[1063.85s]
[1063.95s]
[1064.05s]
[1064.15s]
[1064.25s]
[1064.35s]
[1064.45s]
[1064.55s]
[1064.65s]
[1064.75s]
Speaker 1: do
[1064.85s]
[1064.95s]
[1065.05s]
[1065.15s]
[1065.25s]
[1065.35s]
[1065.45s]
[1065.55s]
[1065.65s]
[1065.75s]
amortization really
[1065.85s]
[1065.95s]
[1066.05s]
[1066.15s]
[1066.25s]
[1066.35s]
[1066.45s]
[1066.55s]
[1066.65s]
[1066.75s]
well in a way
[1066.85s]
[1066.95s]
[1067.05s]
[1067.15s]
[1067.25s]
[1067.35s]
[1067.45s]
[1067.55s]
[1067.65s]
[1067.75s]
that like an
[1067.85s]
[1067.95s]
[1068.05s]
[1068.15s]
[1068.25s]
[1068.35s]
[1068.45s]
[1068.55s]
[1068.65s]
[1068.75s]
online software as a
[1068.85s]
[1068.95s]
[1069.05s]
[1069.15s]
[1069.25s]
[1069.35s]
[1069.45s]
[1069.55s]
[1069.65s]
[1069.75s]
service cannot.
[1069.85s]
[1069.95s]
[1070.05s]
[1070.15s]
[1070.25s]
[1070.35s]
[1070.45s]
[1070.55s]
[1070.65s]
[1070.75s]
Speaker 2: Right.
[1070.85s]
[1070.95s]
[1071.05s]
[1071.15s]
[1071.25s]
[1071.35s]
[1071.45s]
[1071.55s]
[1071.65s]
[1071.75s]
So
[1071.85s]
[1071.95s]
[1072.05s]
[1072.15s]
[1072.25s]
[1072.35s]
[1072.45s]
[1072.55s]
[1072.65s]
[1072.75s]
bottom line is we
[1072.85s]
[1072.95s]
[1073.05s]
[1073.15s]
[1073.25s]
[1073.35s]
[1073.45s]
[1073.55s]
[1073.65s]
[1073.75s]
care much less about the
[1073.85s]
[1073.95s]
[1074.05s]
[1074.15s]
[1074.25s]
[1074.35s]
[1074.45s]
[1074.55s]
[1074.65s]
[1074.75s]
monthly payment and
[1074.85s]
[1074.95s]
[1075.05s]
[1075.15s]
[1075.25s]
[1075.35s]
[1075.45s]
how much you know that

--------

_Activity_.
Copy every record above verbatim and in full.

_Answer for this exercise_.
[1063.85s]
[1063.95s]
[1064.05s]
[1064.15s]
[1064.25s]
[1064.35s]
[1064.45s]
[1064.55s]
[1064.65s]
[1064.75s]
Speaker 1: do
[1064.85s]
[1064.95s]
[1065.05s]
[1065.15s]
[1065.25s]
[1065.35s]
[1065.45s]
[1065.55s]
[1065.65s]
[1065.75s]
amortization really
[1065.85s]
[1065.95s]
[1066.05s]
[1066.15s]
[1066.25s]
[1066.35s]
[1066.45s]
[1066.55s]
[1066.65s]
[1066.75s]
well in a way
[1066.85s]
[1066.95s]
[1067.05s]
[1067.15s]
[1067.25s]
[1067.35s]
[1067.45s]
[1067.55s]
[1067.65s]
[1067.75s]
that like an
[1067.85s]
[1067.95s]
[1068.05s]
[1068.15s]
[1068.25s]
[1068.35s]
[1068.45s]
[1068.55s]
[1068.65s]
[1068.75s]
online software as a
[1068.85s]
[1068.95s]
[1069.05s]
[1069.15s]
[1069.25s]
[1069.35s]
[1069.45s]
[1069.55s]
[1069.65s]
[1069.75s]
service cannot.
[1069.85s]
[1069.95s]
[1070.05s]
[1070.15s]
[1070.25s]
[1070.35s]
[1070.45s]
[1070.55s]
[1070.65s]
[1070.75s]
Speaker 2: Right.
[1070.85s]
[1070.95s]
[1071.05s]
[1071.15s]
[1071.25s]
[1071.35s]
[1071.45s]
[1071.55s]
[1071.65s]
[1071.75s]
So
[1071.85s]
[1071.95s]
[1072.05s]
[1072.15s]
[1072.25s]
[1072.35s]
[1072.45s]
[1072.55s]
[1072.65s]
[1072.75s]
bottom line is we
[1072.85s]
[1072.95s]
[1073.05s]
[1073.15s]
[1073.25s]
[1073.35s]
[1073.45s]
[1073.55s]
[1073.65s]
[1073.75s]
care much less about the
[1073.85s]
[1073.95s]
[1074.05s]
[1074.15s]
[1074.25s]
[1074.35s]
[1074.45s]
[1074.55s]
[1074.65s]
[1074.75s]
monthly payment and
[1074.85s]
[1074.95s]
[1075.05s]
[1075.15s]
[1075.25s]
[1075.35s]
[1075.45s]
how much you know that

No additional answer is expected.